The v2 line (Microsoft Agent Framework rebuild) is current and receives full security support. The v1 line (handrolled loop) is in security-only maintenance through 2026-10-22 (six months post-v2.0.4 cutover) to give operators a bounded window to migrate; no v1 feature work will be accepted. Older lines are unsupported.
| Version | Status | Support policy |
|---|---|---|
2.2.x (current -- v2.2.0 rolling) |
✅ Active | Full security + feature support. All new fixes land here first. |
2.1.x |
Security-only patches through 2026-10-22. No new features.
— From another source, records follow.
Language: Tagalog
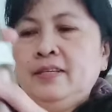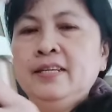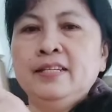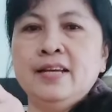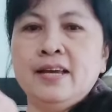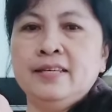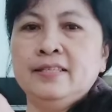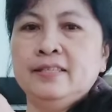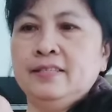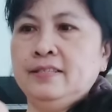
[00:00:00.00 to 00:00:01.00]
Yan
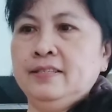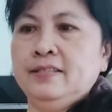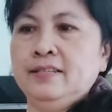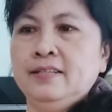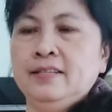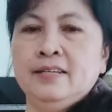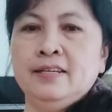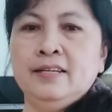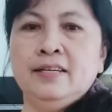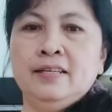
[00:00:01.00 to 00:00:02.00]
guys.
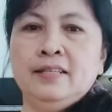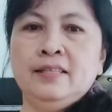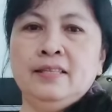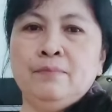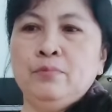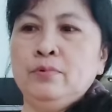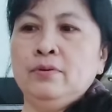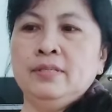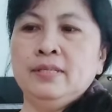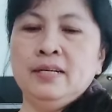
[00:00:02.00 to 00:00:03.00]

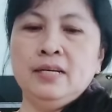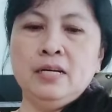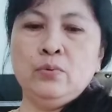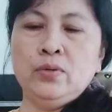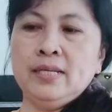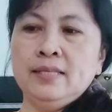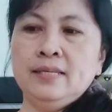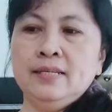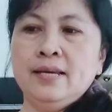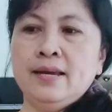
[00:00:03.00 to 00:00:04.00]
Tapos, ang gagawin
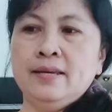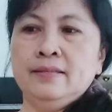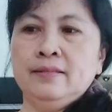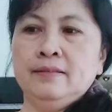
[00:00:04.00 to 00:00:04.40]
natin guys,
Critical fixes backported on a best-effort basis. | |
2.0.x |
❌ End of life | Please upgrade. No patches will be issued. |
< 2.0 |
❌ Unsupported | Please upgrade. No patches will be issued. |
After 2026-10-22, v1 moves to end-of-life and will receive no further
patches, regardless of severity. Migration guide:
docs/migration-v1-to-v2.md.
| Method | Details |
|---|---|
| GitHub Security Advisories (Preferred) | Go to the repository → Security tab → Report a vulnerability. This creates a private advisory visible only to maintainers. |
| GitHub Issues | If the issue is low-severity and does not expose exploit details, you may open a regular GitHub Issue with the security label. |
Please provide as much of the following as possible:
- Description of the vulnerability and its potential impact.
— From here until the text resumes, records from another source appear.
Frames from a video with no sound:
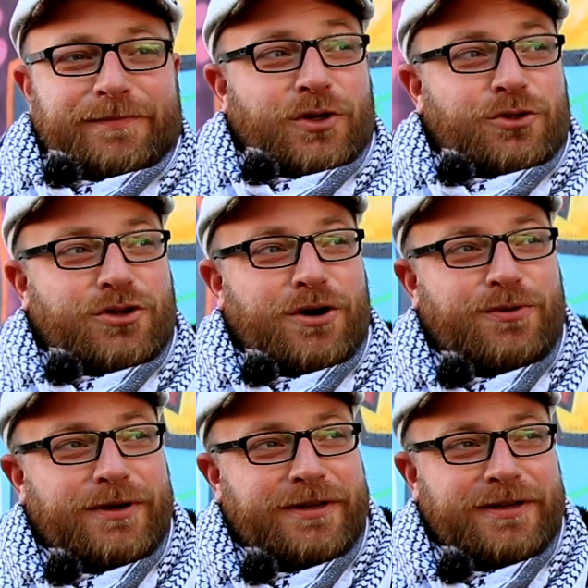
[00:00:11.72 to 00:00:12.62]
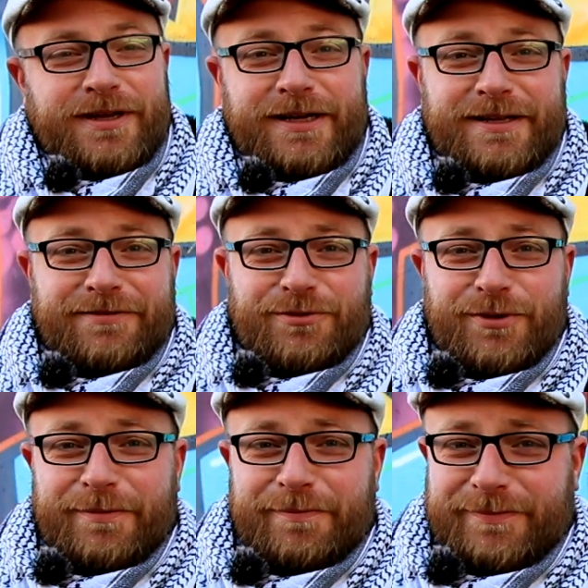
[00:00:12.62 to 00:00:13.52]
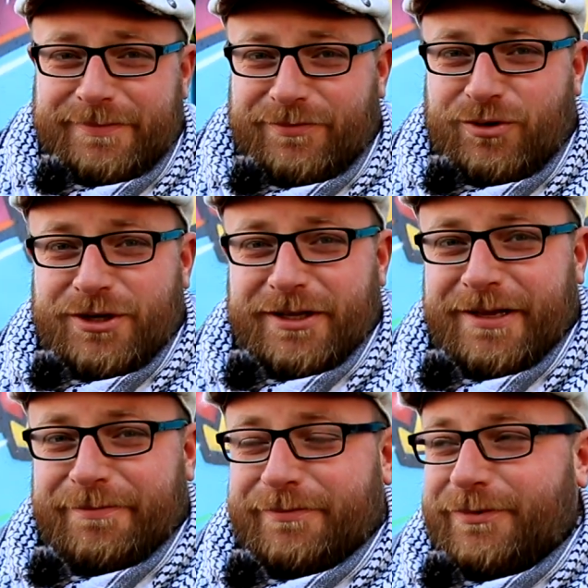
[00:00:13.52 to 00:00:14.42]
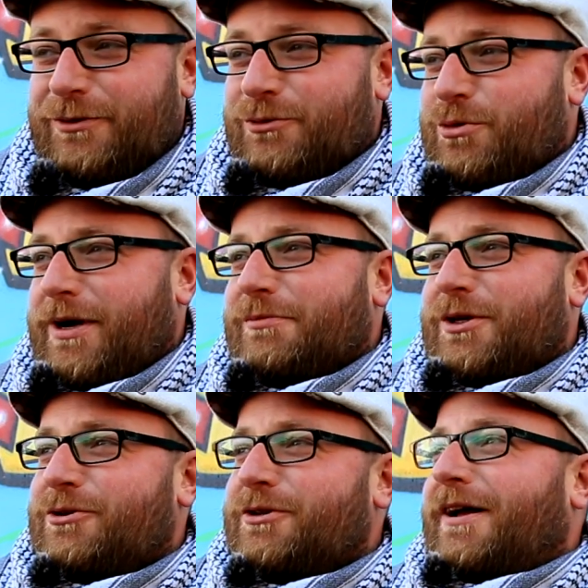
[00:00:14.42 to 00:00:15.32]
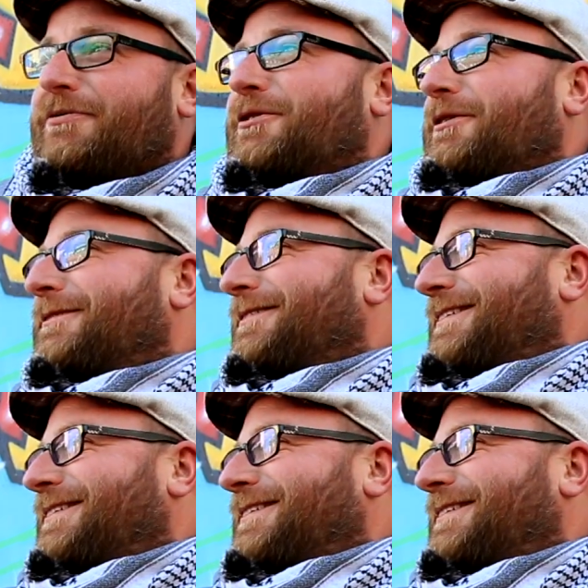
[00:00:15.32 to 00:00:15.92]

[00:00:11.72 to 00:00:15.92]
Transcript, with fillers: Do szkoły jak trafiłem, właśnie tam, no szukałem czegoś na wsi.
- Steps to reproduce, including CLI version, Docker version, and OS.
- Affected component (e.g., Dockerfile, dependency, CLI logic).
- Suggested fix, if you have one.
| Stage | Target |
|---|---|
| Acknowledgment | Within 48 hours |
| Initial assessment | Within 5 business days |
| Fix or mitigation | Depends on severity; critical issues are prioritized |
| Public disclosure | Coordinated with the reporter after a fix is available |
The following are in scope:
- Credential leakage via container image or logs.
- Privilege escalation within the container.
- Dependency vulnerabilities with a known exploit.
- Injection or unexpected behavior via crafted prompts.
The following are out of scope:
- Vulnerabilities in Azure OpenAI service itself (report to Microsoft MSRC).
- Social engineering attacks.
- Denial of service via large prompts (rate-limited by Azure).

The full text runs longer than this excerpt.